Source material:
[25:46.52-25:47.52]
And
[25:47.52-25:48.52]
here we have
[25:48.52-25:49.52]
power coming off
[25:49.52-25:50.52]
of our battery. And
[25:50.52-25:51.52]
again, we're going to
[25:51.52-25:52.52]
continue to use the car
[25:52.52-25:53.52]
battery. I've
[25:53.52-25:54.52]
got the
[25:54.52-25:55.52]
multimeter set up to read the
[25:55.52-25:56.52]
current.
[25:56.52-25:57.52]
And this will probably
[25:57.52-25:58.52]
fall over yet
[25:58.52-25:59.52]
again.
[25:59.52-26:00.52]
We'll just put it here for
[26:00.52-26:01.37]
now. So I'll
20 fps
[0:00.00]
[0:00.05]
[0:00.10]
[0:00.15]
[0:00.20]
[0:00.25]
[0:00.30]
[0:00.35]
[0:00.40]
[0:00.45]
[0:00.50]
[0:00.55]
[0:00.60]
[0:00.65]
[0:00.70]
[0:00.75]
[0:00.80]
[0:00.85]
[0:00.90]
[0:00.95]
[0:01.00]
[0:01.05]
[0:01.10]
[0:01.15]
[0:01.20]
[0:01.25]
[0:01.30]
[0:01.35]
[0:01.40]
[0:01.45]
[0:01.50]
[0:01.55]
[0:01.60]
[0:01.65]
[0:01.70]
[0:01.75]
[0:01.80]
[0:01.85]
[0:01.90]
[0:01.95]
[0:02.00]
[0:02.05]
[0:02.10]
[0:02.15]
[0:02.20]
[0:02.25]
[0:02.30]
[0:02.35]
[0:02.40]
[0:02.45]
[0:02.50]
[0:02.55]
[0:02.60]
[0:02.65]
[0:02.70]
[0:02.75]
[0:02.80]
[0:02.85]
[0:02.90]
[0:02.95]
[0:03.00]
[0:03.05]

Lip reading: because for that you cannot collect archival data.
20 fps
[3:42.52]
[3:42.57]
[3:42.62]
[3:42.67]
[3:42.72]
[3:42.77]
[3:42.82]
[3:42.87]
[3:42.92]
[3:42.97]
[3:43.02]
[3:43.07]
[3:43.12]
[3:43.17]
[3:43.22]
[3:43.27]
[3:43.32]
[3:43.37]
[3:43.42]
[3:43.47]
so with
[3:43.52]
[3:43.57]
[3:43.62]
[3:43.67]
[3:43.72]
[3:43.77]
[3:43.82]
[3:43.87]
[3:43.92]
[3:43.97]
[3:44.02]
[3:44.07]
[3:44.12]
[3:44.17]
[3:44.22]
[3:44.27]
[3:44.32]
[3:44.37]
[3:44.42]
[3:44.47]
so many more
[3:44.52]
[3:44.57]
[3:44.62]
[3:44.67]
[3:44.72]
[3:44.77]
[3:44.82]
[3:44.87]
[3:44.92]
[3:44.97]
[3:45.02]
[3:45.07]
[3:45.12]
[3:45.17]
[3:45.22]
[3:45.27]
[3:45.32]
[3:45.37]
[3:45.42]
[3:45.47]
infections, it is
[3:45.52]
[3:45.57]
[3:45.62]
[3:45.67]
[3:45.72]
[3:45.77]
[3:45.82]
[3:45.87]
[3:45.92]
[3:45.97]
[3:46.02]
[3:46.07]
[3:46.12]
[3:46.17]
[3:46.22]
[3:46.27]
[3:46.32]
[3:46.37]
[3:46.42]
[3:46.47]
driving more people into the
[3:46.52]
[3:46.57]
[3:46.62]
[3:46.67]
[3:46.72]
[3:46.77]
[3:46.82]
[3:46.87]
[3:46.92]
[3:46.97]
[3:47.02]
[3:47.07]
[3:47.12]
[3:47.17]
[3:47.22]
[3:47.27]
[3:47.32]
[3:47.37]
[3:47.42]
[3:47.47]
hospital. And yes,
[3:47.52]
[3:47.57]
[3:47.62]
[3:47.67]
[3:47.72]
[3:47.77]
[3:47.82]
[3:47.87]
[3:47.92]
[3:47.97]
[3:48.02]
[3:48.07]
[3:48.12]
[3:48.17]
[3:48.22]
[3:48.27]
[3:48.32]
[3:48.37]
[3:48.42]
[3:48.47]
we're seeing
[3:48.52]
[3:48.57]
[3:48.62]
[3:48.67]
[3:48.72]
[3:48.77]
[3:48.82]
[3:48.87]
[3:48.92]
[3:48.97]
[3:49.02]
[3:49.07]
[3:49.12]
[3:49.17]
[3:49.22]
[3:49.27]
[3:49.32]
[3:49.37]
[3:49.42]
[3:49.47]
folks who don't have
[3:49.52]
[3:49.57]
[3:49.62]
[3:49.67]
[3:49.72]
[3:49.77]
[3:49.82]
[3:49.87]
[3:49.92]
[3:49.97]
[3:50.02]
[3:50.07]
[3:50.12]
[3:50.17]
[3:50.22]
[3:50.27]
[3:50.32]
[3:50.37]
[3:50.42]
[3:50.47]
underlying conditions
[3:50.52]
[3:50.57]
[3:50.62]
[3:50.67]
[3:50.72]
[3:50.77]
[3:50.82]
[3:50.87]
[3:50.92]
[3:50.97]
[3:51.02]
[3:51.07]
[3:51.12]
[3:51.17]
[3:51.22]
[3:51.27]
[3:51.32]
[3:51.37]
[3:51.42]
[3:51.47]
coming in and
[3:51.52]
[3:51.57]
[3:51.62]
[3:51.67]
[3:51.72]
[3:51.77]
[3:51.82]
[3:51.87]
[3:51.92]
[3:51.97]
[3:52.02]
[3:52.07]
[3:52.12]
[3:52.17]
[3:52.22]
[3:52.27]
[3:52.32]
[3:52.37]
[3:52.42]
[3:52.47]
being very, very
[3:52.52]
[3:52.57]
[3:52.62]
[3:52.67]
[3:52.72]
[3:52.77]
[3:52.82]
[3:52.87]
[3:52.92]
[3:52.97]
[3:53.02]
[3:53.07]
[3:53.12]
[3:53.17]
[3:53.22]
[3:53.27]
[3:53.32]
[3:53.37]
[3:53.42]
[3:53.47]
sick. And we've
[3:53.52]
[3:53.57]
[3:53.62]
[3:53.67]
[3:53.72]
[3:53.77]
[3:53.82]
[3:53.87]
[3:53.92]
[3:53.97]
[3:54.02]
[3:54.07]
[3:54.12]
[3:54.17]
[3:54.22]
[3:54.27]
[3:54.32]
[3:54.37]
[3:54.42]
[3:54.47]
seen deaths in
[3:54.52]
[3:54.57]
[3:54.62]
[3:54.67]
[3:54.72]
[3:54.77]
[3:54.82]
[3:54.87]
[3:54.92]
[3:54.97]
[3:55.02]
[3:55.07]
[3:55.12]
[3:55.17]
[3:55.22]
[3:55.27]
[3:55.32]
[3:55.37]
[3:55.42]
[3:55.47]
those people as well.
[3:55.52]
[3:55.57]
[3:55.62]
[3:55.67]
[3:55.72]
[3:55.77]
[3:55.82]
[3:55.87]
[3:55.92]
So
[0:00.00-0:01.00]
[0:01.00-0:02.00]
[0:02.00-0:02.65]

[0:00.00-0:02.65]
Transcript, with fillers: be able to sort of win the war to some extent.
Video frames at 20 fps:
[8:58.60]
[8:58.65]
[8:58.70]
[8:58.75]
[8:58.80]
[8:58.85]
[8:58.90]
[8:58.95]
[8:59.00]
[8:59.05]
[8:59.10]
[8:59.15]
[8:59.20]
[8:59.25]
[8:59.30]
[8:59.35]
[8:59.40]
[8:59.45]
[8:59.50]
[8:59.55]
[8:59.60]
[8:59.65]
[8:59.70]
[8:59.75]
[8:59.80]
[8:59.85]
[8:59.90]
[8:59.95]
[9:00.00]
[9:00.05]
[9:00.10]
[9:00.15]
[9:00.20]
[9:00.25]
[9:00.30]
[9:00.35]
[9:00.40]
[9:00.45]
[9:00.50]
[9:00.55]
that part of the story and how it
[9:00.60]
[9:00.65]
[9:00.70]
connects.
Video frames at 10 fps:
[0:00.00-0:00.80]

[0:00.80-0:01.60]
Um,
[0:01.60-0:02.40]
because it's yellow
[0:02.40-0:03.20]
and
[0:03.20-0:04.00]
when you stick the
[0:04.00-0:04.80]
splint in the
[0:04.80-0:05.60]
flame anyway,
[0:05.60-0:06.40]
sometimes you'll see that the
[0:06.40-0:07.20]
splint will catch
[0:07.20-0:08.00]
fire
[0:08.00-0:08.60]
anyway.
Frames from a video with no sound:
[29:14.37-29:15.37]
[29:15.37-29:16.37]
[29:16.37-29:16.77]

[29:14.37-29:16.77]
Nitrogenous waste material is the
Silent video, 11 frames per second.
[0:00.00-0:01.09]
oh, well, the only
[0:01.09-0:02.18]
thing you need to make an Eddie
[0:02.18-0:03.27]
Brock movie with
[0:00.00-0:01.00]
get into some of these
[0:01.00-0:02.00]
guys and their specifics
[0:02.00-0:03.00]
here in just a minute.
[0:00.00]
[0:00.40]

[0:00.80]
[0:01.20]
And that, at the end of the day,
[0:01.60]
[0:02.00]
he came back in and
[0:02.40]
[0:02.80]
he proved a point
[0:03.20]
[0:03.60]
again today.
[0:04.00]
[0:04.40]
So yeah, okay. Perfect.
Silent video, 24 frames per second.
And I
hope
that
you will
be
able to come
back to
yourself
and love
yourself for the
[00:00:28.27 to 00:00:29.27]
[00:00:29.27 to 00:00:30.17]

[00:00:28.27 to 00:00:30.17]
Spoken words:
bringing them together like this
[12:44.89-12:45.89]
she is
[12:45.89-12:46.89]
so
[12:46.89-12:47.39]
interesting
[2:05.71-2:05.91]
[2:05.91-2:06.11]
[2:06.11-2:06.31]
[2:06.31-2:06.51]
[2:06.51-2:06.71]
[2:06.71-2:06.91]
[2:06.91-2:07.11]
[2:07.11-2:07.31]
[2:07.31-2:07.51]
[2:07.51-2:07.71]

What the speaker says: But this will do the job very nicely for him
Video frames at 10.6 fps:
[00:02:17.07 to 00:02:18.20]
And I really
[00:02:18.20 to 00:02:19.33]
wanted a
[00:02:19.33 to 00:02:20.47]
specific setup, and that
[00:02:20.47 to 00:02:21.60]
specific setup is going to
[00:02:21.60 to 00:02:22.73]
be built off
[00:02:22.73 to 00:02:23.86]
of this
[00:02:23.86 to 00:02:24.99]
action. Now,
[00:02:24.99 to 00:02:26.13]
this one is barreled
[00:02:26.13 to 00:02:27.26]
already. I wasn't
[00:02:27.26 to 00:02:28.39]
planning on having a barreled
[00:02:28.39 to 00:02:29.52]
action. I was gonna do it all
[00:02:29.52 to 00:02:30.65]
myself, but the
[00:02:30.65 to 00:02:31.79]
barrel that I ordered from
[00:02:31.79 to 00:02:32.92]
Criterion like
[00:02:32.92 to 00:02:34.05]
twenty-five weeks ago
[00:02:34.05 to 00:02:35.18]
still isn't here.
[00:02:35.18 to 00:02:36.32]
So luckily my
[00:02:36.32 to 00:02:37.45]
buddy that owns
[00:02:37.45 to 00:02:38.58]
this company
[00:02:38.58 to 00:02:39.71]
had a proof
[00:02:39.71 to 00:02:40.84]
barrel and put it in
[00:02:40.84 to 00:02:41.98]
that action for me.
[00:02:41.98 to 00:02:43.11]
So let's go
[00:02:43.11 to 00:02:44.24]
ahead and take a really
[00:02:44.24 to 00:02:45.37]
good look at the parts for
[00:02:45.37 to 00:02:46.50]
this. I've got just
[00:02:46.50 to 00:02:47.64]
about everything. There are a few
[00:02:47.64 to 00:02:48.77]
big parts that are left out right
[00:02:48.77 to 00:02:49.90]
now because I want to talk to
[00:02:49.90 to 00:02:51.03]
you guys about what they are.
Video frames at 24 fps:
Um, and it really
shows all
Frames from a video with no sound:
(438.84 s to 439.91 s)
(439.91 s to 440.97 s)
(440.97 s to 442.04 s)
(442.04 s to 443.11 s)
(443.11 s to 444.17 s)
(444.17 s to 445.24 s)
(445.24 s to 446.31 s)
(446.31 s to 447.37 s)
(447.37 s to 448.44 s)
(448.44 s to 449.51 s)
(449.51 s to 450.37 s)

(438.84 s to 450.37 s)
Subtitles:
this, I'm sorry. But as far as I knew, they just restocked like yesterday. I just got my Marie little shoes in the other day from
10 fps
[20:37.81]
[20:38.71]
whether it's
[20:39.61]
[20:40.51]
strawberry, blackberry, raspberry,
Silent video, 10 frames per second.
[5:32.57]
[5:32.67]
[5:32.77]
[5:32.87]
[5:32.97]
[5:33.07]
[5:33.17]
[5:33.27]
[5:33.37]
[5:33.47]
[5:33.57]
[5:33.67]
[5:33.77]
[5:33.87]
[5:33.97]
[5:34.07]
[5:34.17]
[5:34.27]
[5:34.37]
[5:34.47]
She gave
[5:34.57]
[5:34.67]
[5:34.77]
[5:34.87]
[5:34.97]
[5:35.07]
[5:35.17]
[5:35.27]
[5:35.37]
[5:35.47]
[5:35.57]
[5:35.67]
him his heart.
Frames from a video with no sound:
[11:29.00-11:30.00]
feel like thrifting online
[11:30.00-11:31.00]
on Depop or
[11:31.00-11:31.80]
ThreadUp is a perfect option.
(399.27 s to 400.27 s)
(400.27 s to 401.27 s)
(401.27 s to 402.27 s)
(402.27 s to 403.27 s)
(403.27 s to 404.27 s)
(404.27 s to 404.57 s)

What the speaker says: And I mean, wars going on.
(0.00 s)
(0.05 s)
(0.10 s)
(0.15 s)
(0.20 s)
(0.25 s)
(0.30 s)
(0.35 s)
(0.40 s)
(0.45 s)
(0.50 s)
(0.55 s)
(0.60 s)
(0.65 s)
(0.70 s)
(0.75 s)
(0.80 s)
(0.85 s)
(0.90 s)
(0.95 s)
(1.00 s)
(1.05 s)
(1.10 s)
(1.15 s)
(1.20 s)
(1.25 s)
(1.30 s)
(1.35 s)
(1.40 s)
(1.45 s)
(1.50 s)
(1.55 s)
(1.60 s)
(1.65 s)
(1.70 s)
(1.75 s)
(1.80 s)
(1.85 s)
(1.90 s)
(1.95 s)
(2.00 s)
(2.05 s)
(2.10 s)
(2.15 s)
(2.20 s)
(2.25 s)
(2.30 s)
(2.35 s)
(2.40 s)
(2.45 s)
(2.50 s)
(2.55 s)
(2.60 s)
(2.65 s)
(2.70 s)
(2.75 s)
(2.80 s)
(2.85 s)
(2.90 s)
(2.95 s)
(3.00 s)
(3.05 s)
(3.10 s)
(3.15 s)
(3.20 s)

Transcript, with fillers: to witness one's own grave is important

What is required:
Copy every line above that includes the string "Transcript".

Written response:
Transcript, with fillers: be able to sort of win the war to some extent.
Transcript, with fillers: to witness one's own grave is important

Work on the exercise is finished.